The regional campaign will last for one month and be very high profile: there will be a spot on the X Factor this Saturday night and during Victoria on Sunday evening. From January 2018 it will be run nationally.
Habito declined to reveal how much the advertising campaign is costing the company, nor would it proffer lead generation or customer acquisition targets. A spokesperson said: “The aim of the campaign is to raise awareness. We want to build the UK’s biggest and best-loved mortgage brand. The aim of our launch campaign is to educate consumers that there’s a new way to get the best possible mortgage deal – through a process that’s entirely online, powered by human experts and free.”
As to how it will measure success or return on investment, the spokesperson explained: “In terms of tracking, we have conducted a pre-launch brand awareness survey and will follow the campaign with another survey to measure the impact of the ad. We’ll also closely monitor the conversion of traffic to successful mortgage applications.”
John Charcol ran a national TV advertising campaign in 2000 when owned by Bradford & Bingley, prior to the latter’s flotation. Ray Boulger senior technical manager at John Charcol said: “It was connected with the IPO, otherwise I doubt whether it would have been justified in terms of cost, although it did generate enquiries and brand recognition.”
He added: “We also had a radio campaign on Classic FM shortly before that. For years afterwards when we questioned people how they had heard of us, they referred to that radio campaign. Radio is a lot more effective in terms of cost per enquiry.”
London & Country ran a large TV advertising campaign, from January to June this year. David Hollingworth, its associate director of communications, explained that the effect was immediate: “The results were stark in that as soon as the ads hit the screen we could see an increase in enquiry levels. The awareness of the advert also grew with time, as the campaign continued and the reach of the ad grew.”

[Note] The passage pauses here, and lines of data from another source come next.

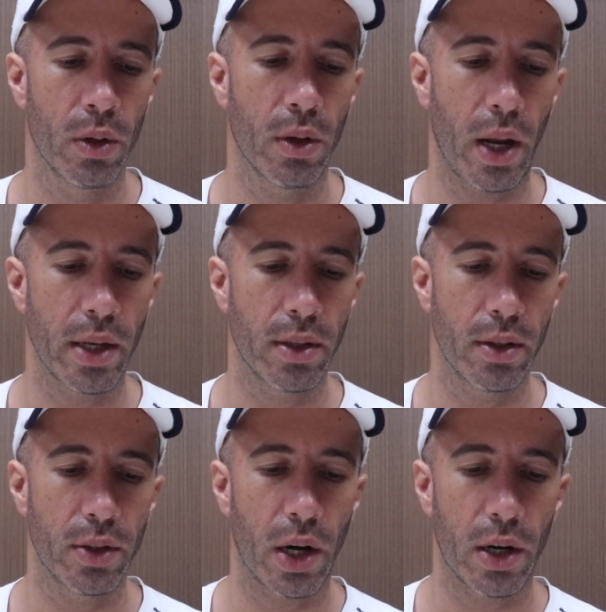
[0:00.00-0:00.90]

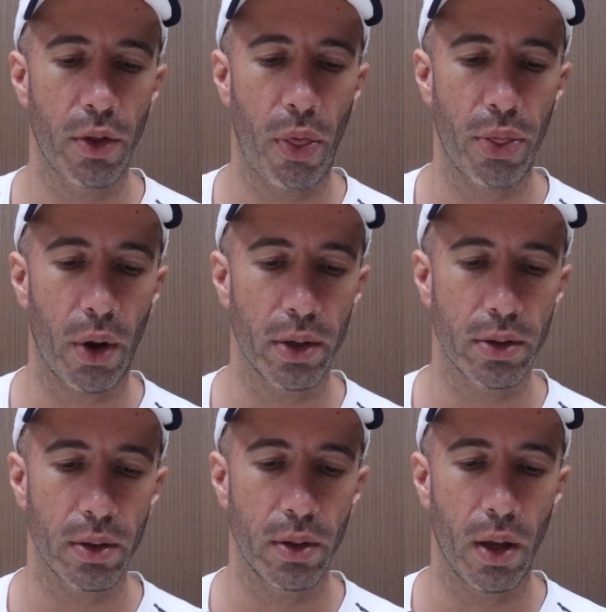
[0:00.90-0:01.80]
Classes are
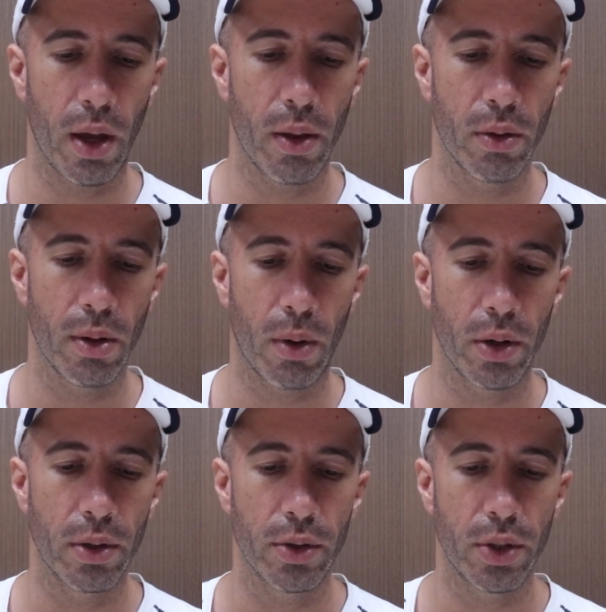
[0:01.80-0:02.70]
taught in the
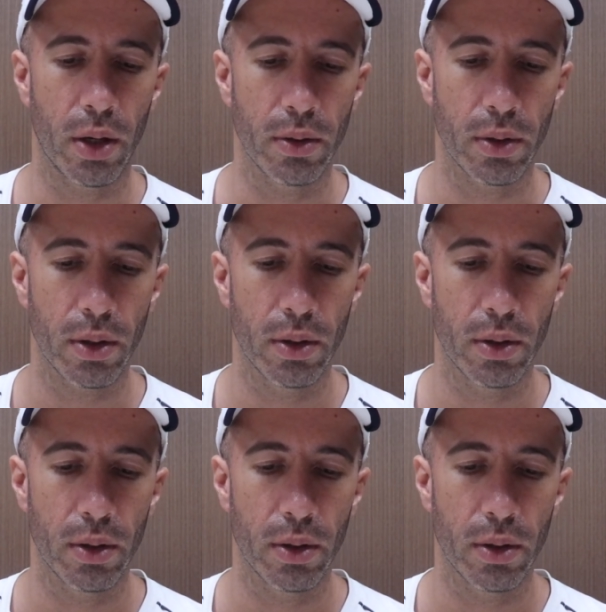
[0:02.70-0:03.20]
mother tongue.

Still, he stressed the importance of online advertising: “TV has certainly been a success but online advertising is a crucial area in today’s marketing mix, both as a standalone method but also in helping augment other activity including television.”
Mark Baldock, associate director broadcasts at The Specialist Works, a media agency focused on TV advertising, stressed the potential impact a TV ad campaign can have. “All ad exposure is good. TV is the most powerful medium. There is a reason for the millions of pounds spent by big brands.
“When planning a TV campaign, we consider the coverage of our target audience. When driving responses, we look at high frequency of low cost spots every day, but when driving brand awareness, we look at larger efficient rating spots on popular TV shows.”
In terms of measuring the impact of such advertising, he explained: “There are multiple Key Performance Indicators (KPIs) to measure. The coverage of your target audience is one, responses to a unique telephone number or web address is another. At The Specialist Works we use our own attribution software that allows us to track many aspects of a TV campaign’s performance.
“For a mortgage brand, I imagine that responses are still one of the main KPIs we would track and analyse at a granular level to ascertain good response volumes, but also strong conversion rates.”
Of course, the creative element is ultimately key to the success of any television advertising campaign as Baldock acknowledged: “The creative is where the brand can fall down. The best laid plans are futile if the messaging does not resonate with the brand’s target audience.
“Simple is always effective with direct response campaigns. Quirkiness with brand awareness campaigns assists brand recall, but it still requires an obvious message or call to action,” he added.